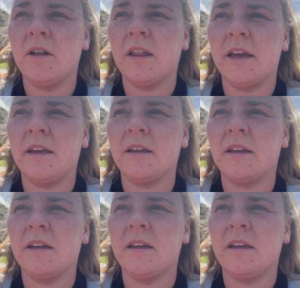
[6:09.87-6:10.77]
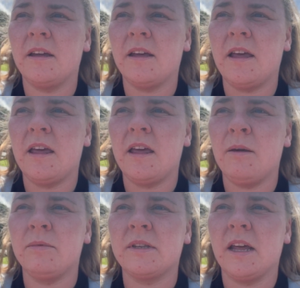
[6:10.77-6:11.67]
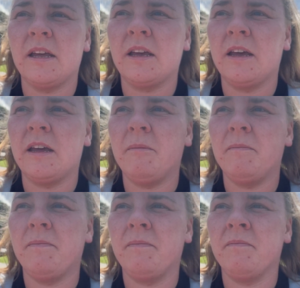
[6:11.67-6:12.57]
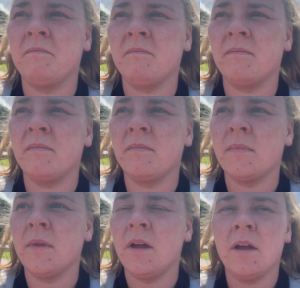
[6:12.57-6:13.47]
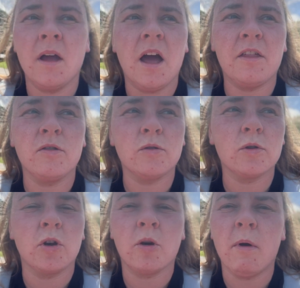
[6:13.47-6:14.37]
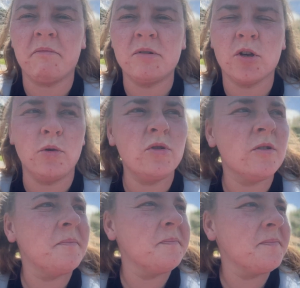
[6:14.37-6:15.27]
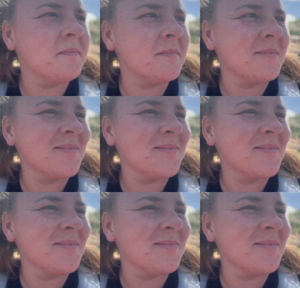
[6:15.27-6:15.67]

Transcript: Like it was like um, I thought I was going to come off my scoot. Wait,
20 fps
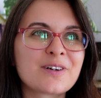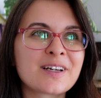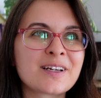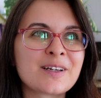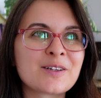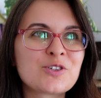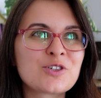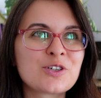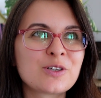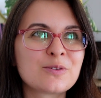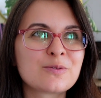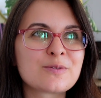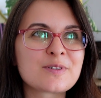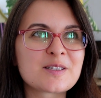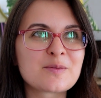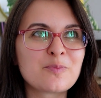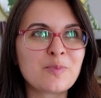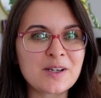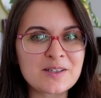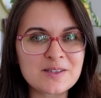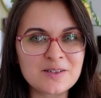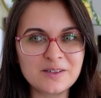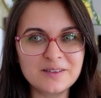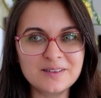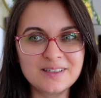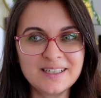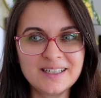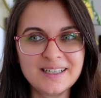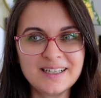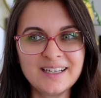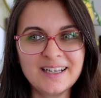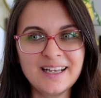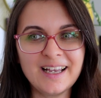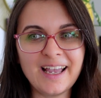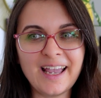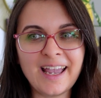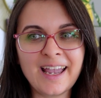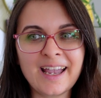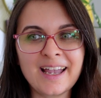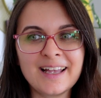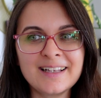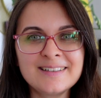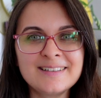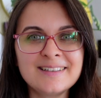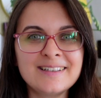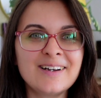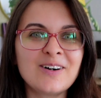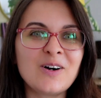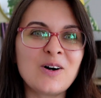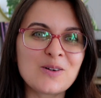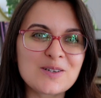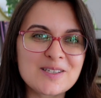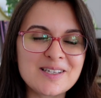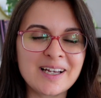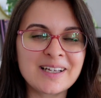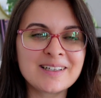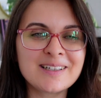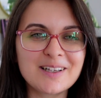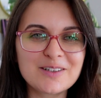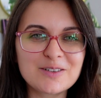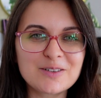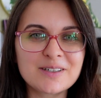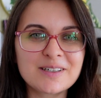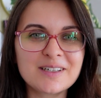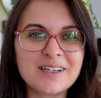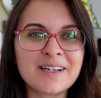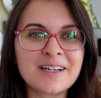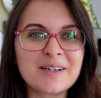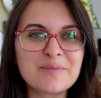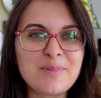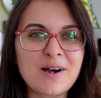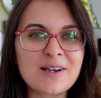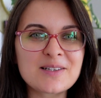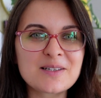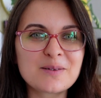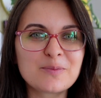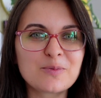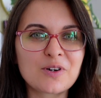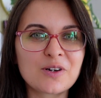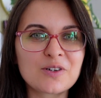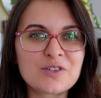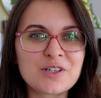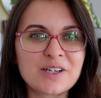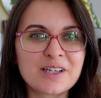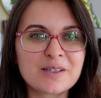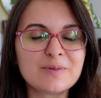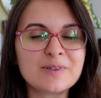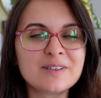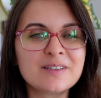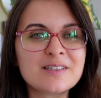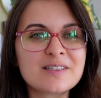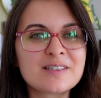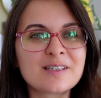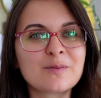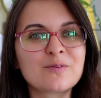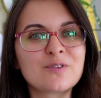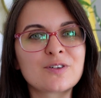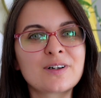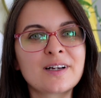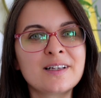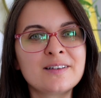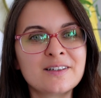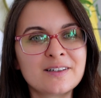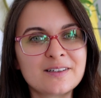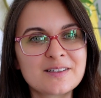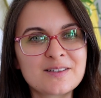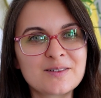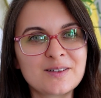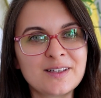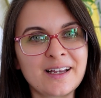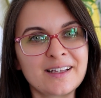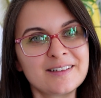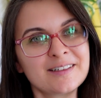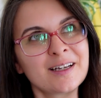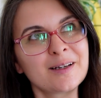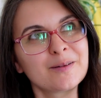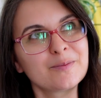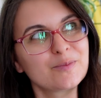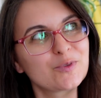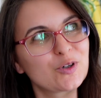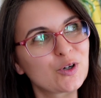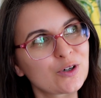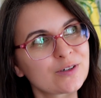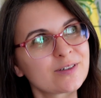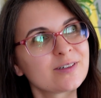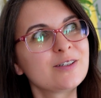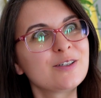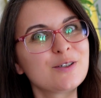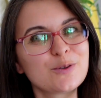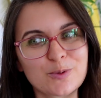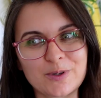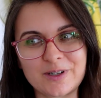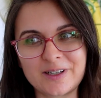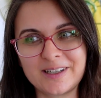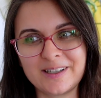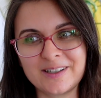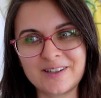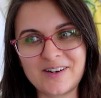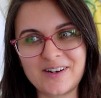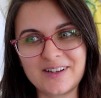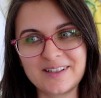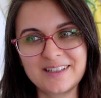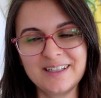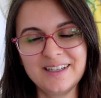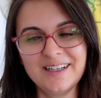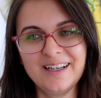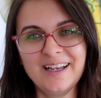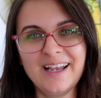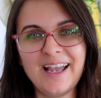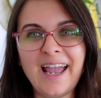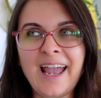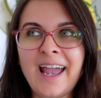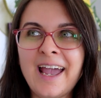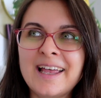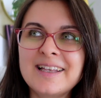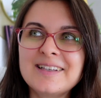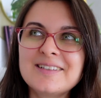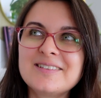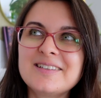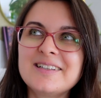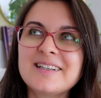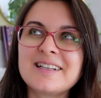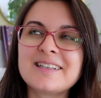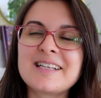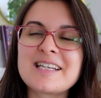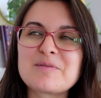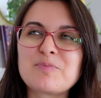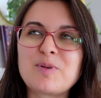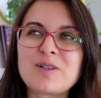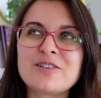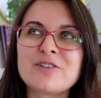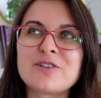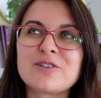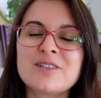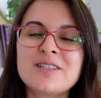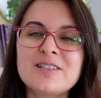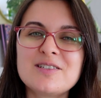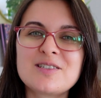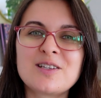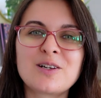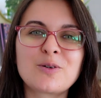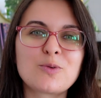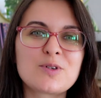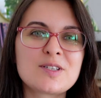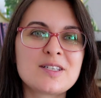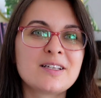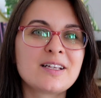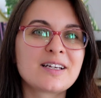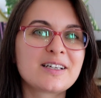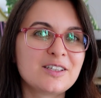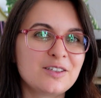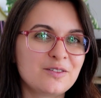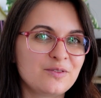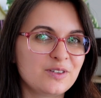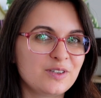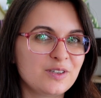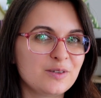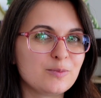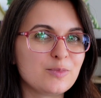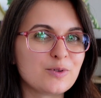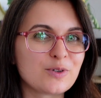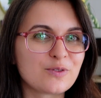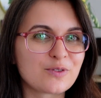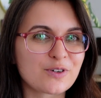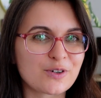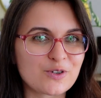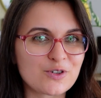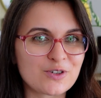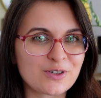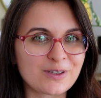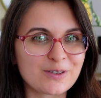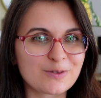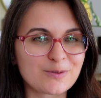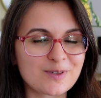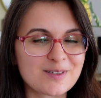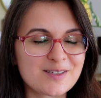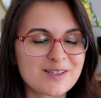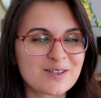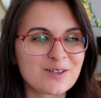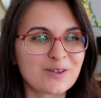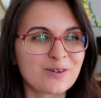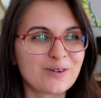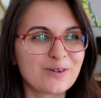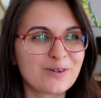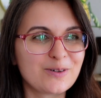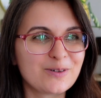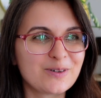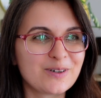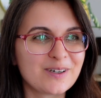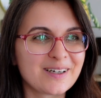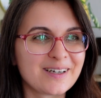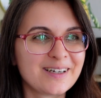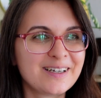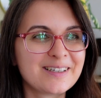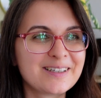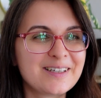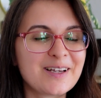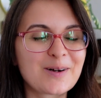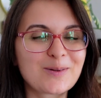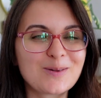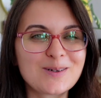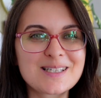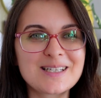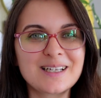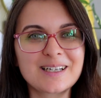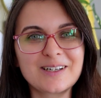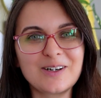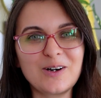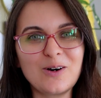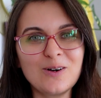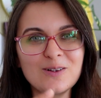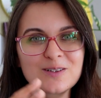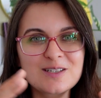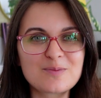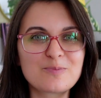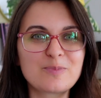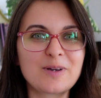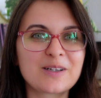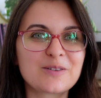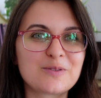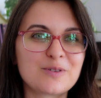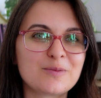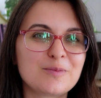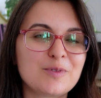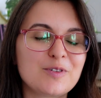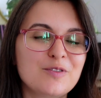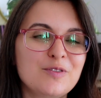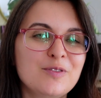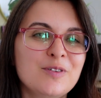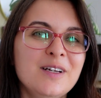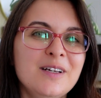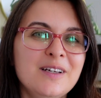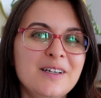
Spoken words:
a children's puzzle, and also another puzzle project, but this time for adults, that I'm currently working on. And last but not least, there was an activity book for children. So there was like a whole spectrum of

[Task] In the answer, the lines from the one containing "[6:10.77-6:11.67]" to the end of the records above must be written out exactly, both ends included; the pictures must not appear.

[Problem solution]
[6:10.77-6:11.67]
[6:11.67-6:12.57]
[6:12.57-6:13.47]
[6:13.47-6:14.37]
[6:14.37-6:15.27]
[6:15.27-6:15.67]

Transcript: Like it was like um, I thought I was going to come off my scoot. Wait,
20 fps
Spoken words:
a children's puzzle, and also another puzzle project, but this time for adults, that I'm currently working on. And last but not least, there was an activity book for children. So there was like a whole spectrum of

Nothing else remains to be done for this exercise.